Twenty years later, Reebok set up shop in Union Square in New York City to celebrate two decades of the shoe Iverson wore when he gave MJ the business: the Reebok Question. Making its debut ahead of the 1996-1997 NBA season, the shoe had two major design signatures—bright coloring on the toe box and the “Hexalite windows” across the sole—that became as iconic as Iverson himself. For Iverson, receiving his own signature shoe was crazy enough; it got taken to another level the first time he saw a kid rocking his sneakers on the street.
“I will never forget the day I saw a little kid with my shoes on,” Iverson said. “I pulled over and watched until he walked away.”

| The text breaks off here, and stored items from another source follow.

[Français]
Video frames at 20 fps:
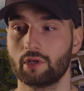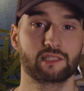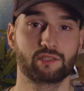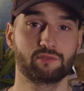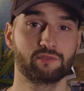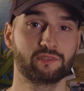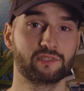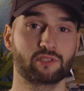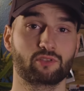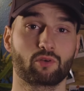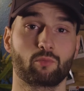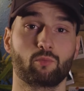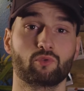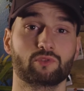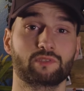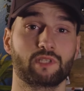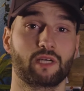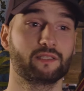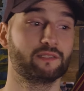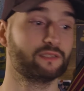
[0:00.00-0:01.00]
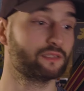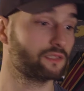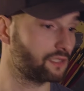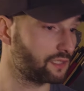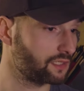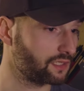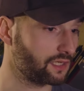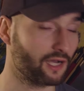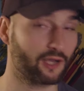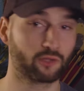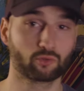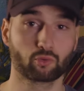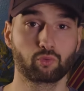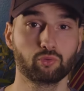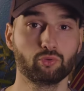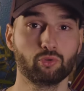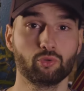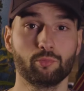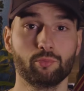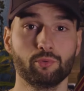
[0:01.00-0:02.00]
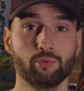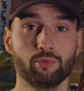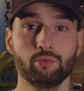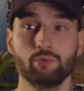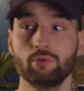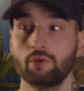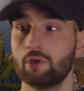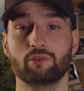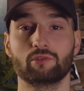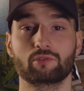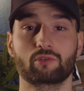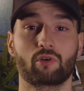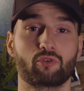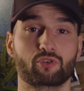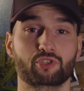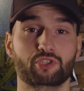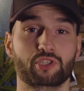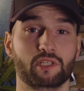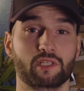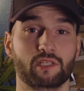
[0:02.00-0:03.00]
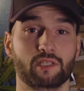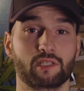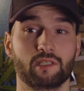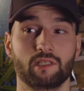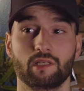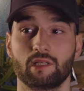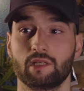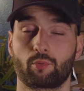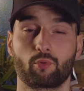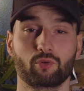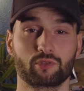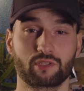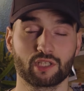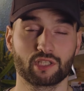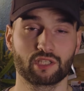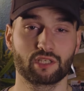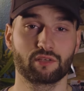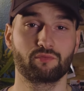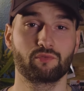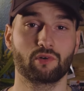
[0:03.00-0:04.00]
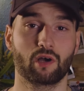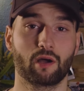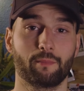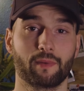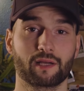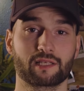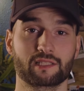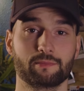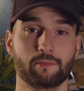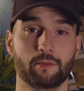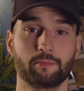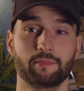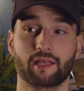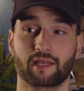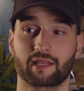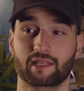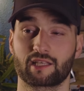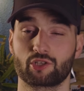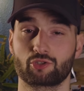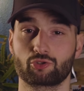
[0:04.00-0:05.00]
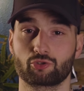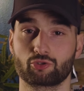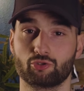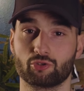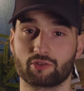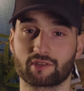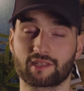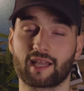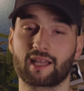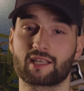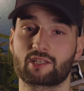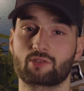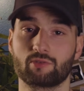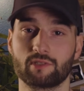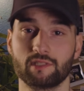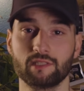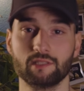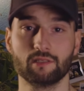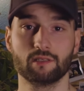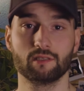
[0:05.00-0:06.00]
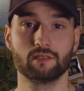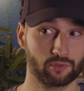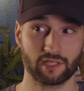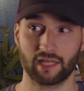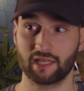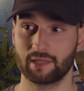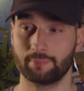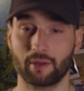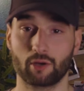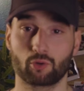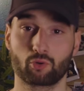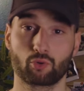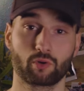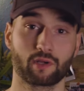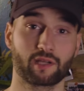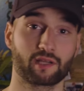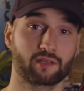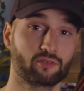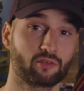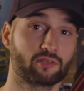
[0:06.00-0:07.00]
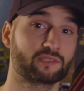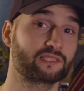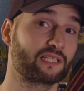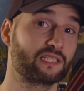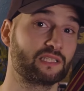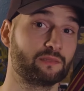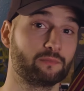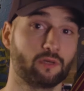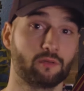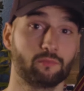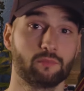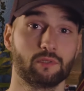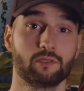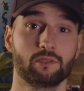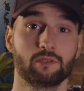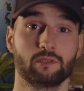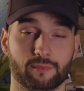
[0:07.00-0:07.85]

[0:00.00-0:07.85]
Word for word: Si vous êtes en montagne, un trou d'obus, une tranchée, protégez-vous un maximum derrière quelque chose de très solide. N'allez pas courir dans un immeuble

A few weeks after being inducted into the Basketball Hall of Fame, Iverson received a pair of the Reebok Question “Curtain Call,” a collaboration with Packer Shoes to officially celebrate the 20th anniversary of the shoe. For Reebok’s vice president Todd Krinsky, the moment felt surreal.
“It’s amazing. I grew up with him, and I learned the business through him,” Krinsky said. “It’s super emotional. I never thought 20 years later he’d be in the Hall of Fame and we’d still be working together.”

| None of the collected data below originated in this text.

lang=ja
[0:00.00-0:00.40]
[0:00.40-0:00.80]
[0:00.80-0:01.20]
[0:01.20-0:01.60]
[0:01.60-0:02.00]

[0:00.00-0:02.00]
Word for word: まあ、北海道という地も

And although the “Curtain Call” colorway, with a jet black upper offset with a red toebox, is super dope, the best story surrounding The Question comes from the 2000 All-Star Game, when Iverson refused to wear a specific colorway of the shoe after being razzed in the locker room because the colors were so bright.
“We agreed every year that we’d take The Question, and he’d wear the colorway of the home team that was hosting the All-Star Game,” Krinsky recalled. “He was supposed to wear a yellow and blue shoe for Golden State. The day of the game, he decided he wasn’t going to wear them. I was like, ‘You have to wear them. We sold it, people are buying it, you have to wear it.’ And [Iverson] was like ‘Nah man, I’m not wearing it.’ I had to beg his mother to go in the locker room to convince him to wear it, I tried everything.”
Iverson couldn’t be convinced, though, and instead he wore a pair of red and white Answer 3s that he’d secretly packed for the game. Still, his decision to ditch the yellow and blue kicks added to the shoe’s intrigue, and the pair was nicknamed “Unworn” when it was re-released by Reebok this past February.
Iverson’s shoe line may never reach the heights of the man he crossed over as a rookie, but judging by the crowd and excitement surrounding his arrival at the event, The Question isn’t disappearing anytime soon.
“We’re always going to do stuff together,” Krinsky said. “There’s always going to be demand for his product.”